**Data to use**
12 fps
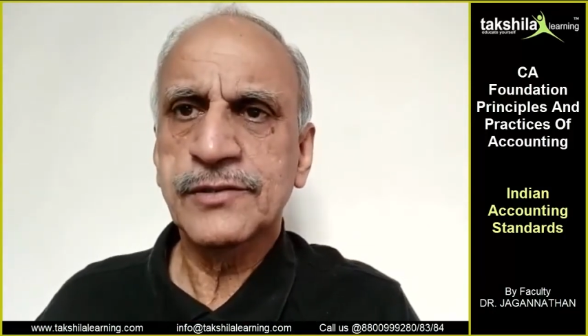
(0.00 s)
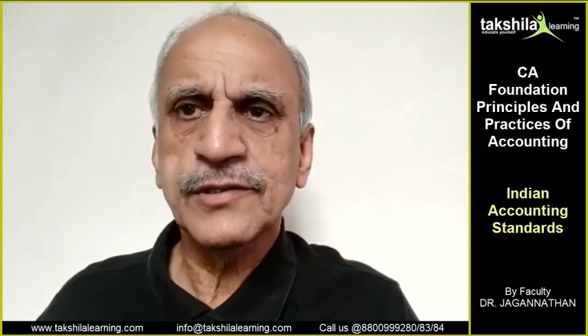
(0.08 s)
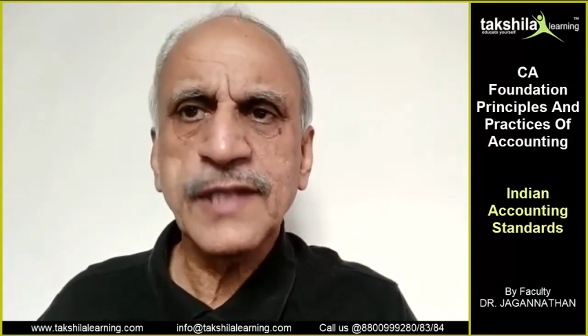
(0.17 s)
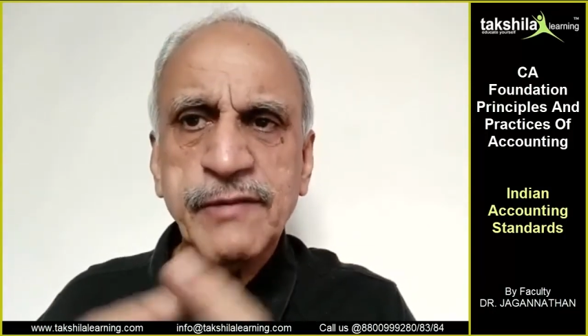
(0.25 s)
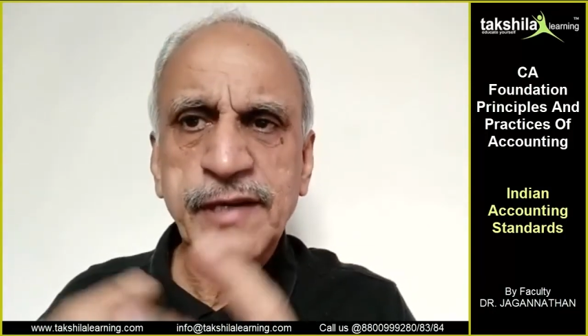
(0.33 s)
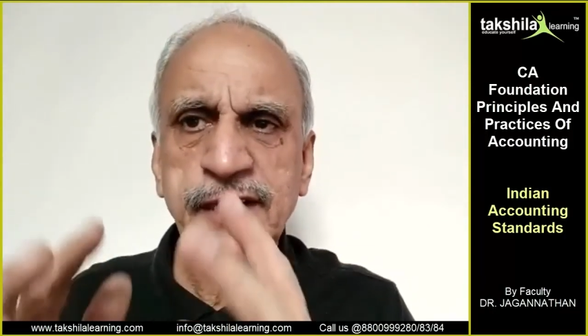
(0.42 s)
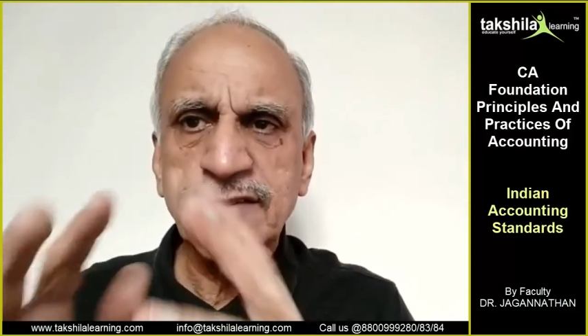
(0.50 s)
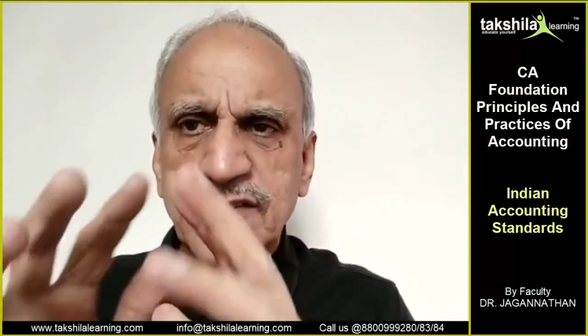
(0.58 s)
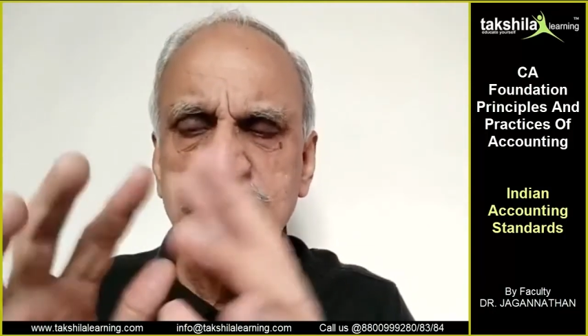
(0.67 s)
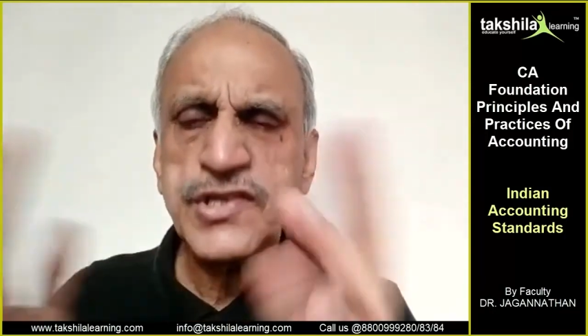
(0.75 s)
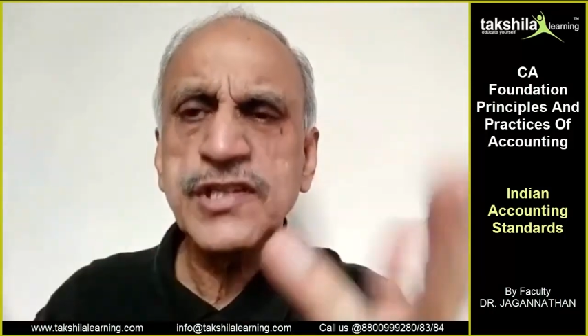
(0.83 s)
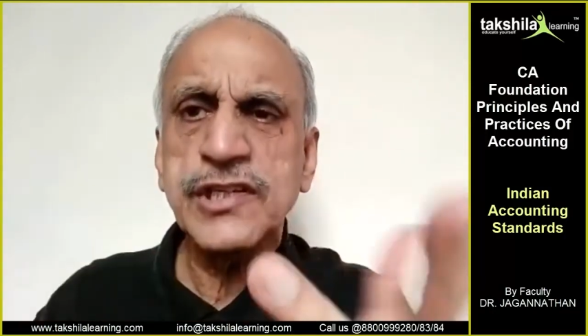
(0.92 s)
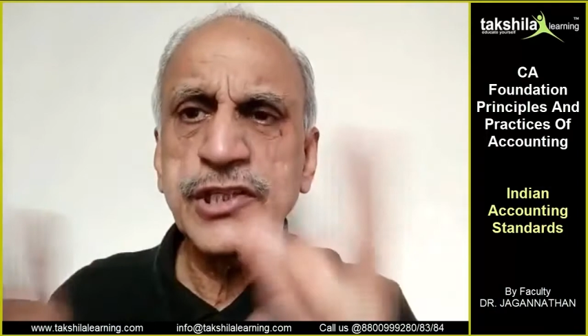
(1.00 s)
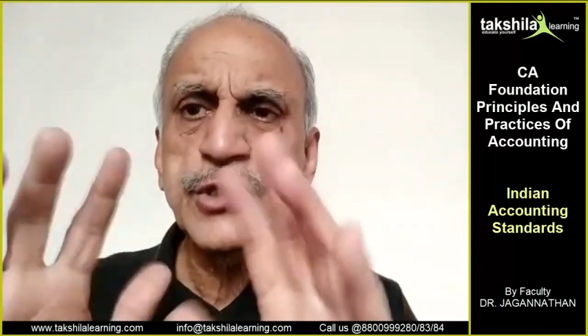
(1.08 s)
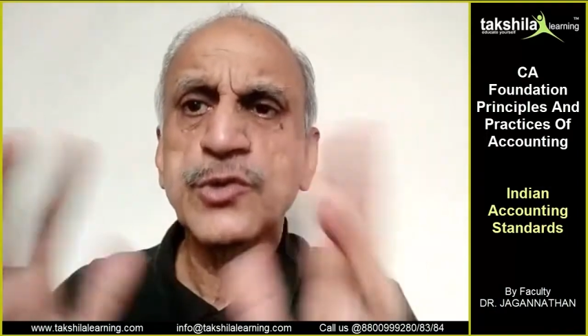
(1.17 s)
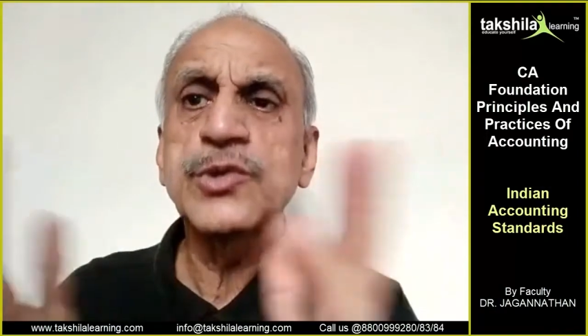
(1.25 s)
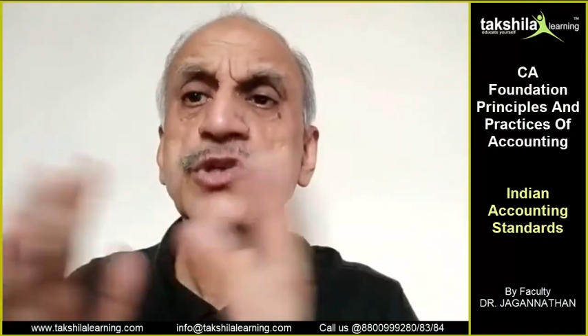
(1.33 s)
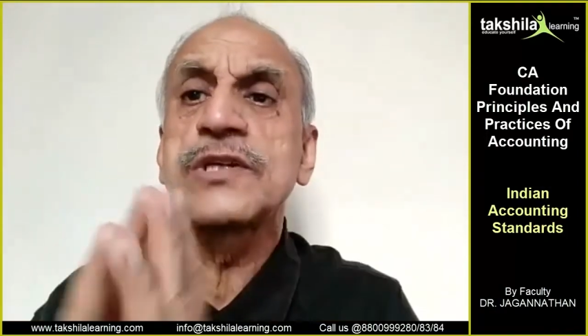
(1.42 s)
So there are very
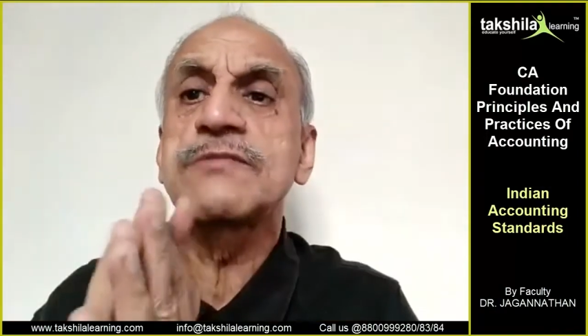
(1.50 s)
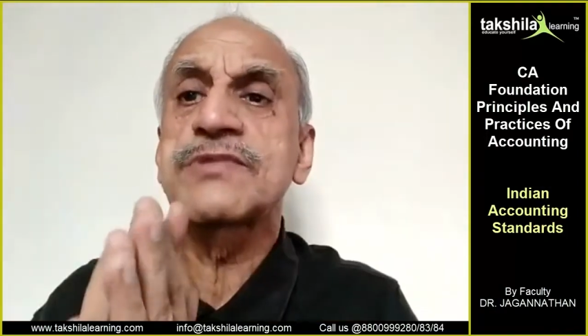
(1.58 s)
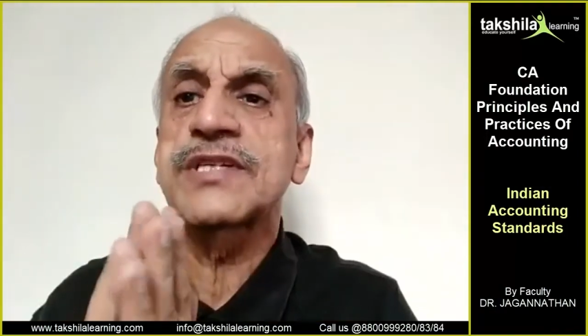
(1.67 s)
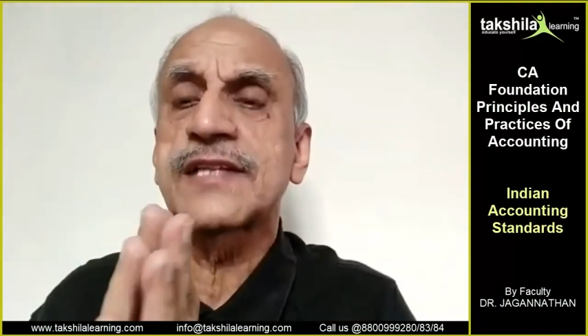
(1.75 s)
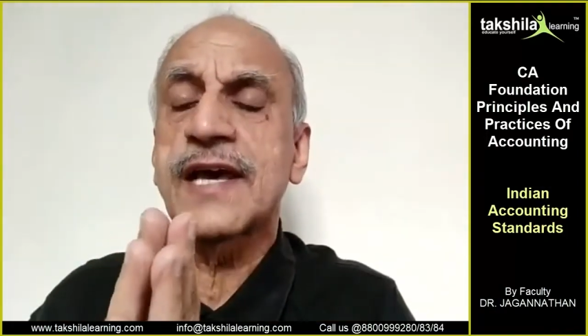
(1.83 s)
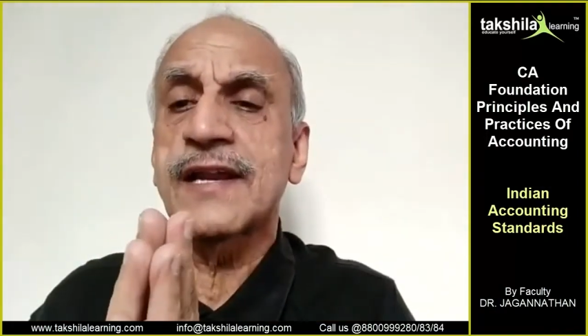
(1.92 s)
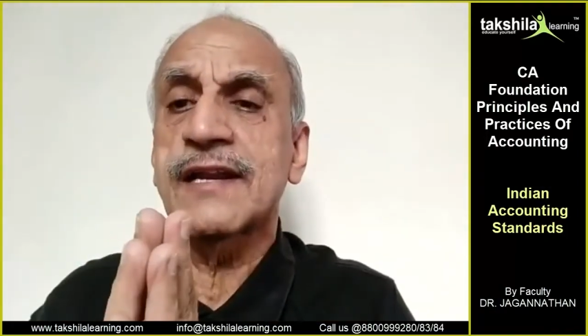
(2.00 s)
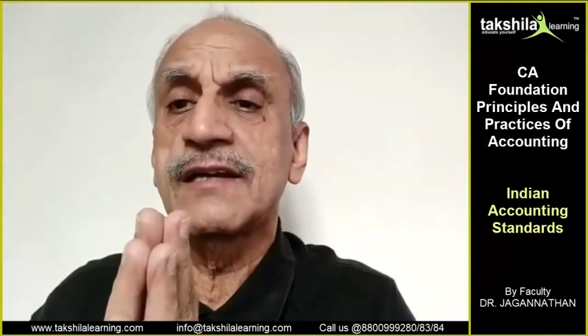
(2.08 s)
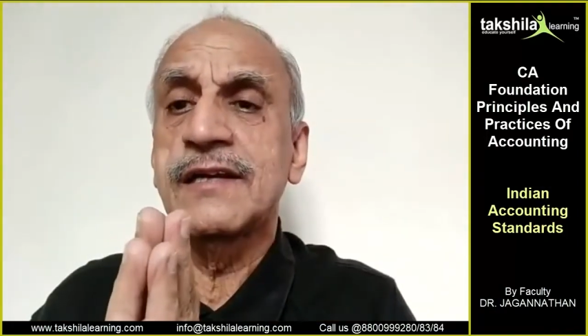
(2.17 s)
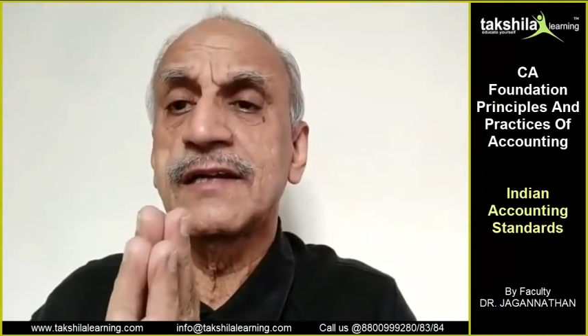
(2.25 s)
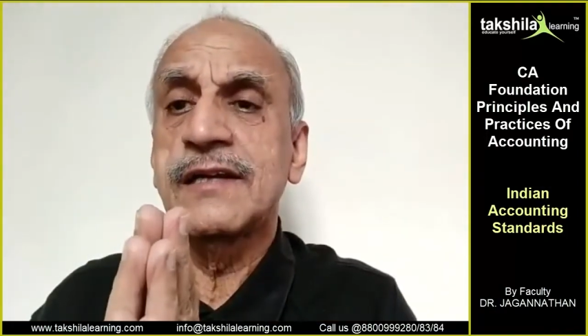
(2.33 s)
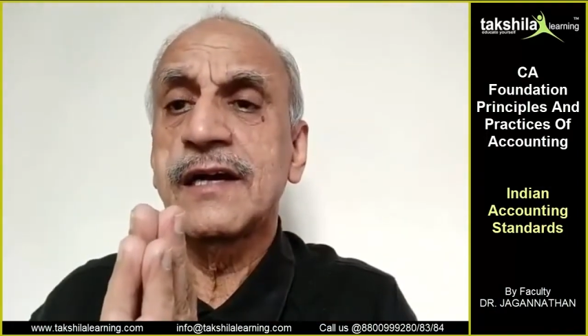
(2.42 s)
interestingly two terms are there,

**Task objective**
This exercise calls for the records to be given again exactly, without the images.

**Exercise response**
12 fps
(0.00 s)
(0.08 s)
(0.17 s)
(0.25 s)
(0.33 s)
(0.42 s)
(0.50 s)
(0.58 s)
(0.67 s)
(0.75 s)
(0.83 s)
(0.92 s)
(1.00 s)
(1.08 s)
(1.17 s)
(1.25 s)
(1.33 s)
(1.42 s)
So there are very
(1.50 s)
(1.58 s)
(1.67 s)
(1.75 s)
(1.83 s)
(1.92 s)
(2.00 s)
(2.08 s)
(2.17 s)
(2.25 s)
(2.33 s)
(2.42 s)
interestingly two terms are there,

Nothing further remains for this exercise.